[Collected data entries]
========
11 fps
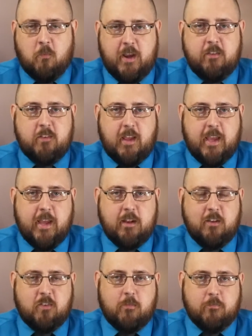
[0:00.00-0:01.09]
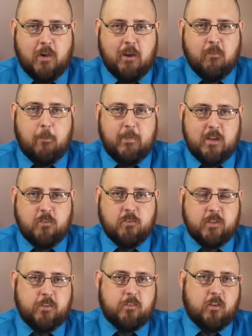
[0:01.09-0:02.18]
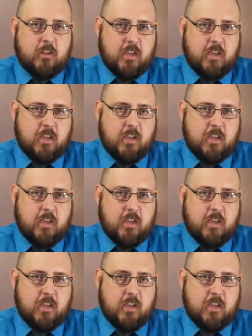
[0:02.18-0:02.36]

Waste Ed is an environmentalist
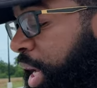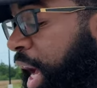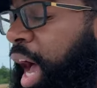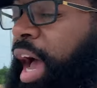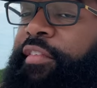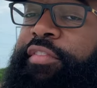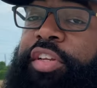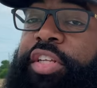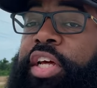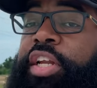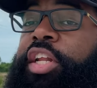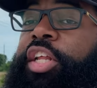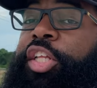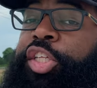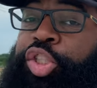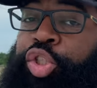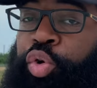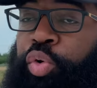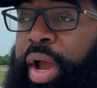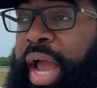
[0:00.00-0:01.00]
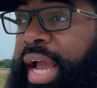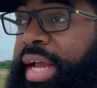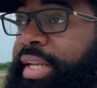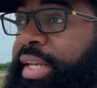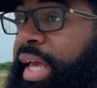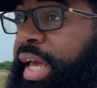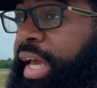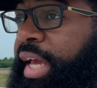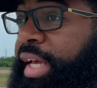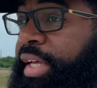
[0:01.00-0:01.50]
I haven't done any track
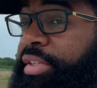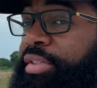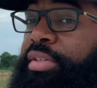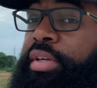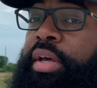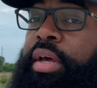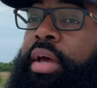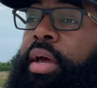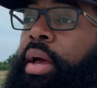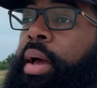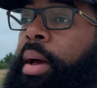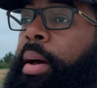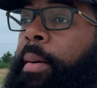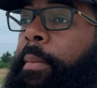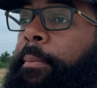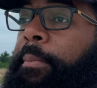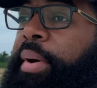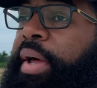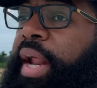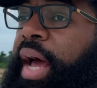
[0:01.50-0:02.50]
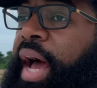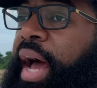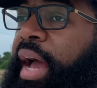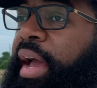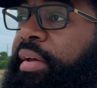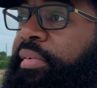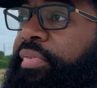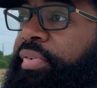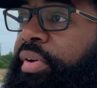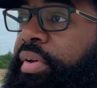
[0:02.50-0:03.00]
days, but
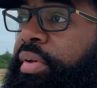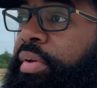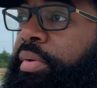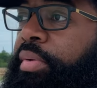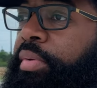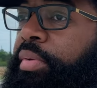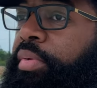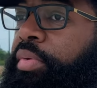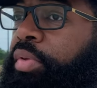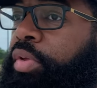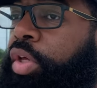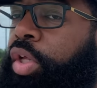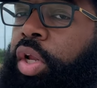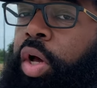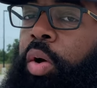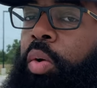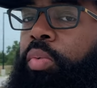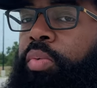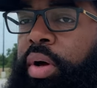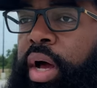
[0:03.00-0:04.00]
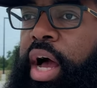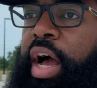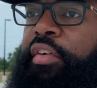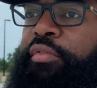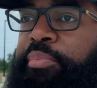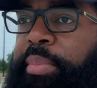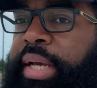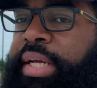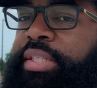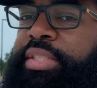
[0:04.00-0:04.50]
I've
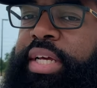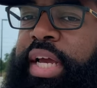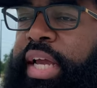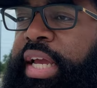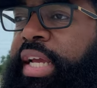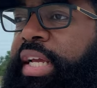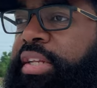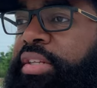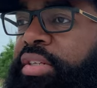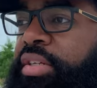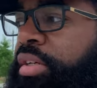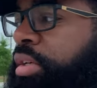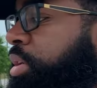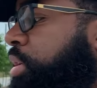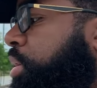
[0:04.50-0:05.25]
maintained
========
### EXERCISE:
Take the line with "[0:02.50-0:03.00]" as the first line and the last line of the records above as the final one; reproduce exactly the lines between them, both included, without pictures.

### EXPECTED ANSWER:
[0:02.50-0:03.00]
days, but
[0:03.00-0:04.00]
[0:04.00-0:04.50]
I've
[0:04.50-0:05.25]
maintained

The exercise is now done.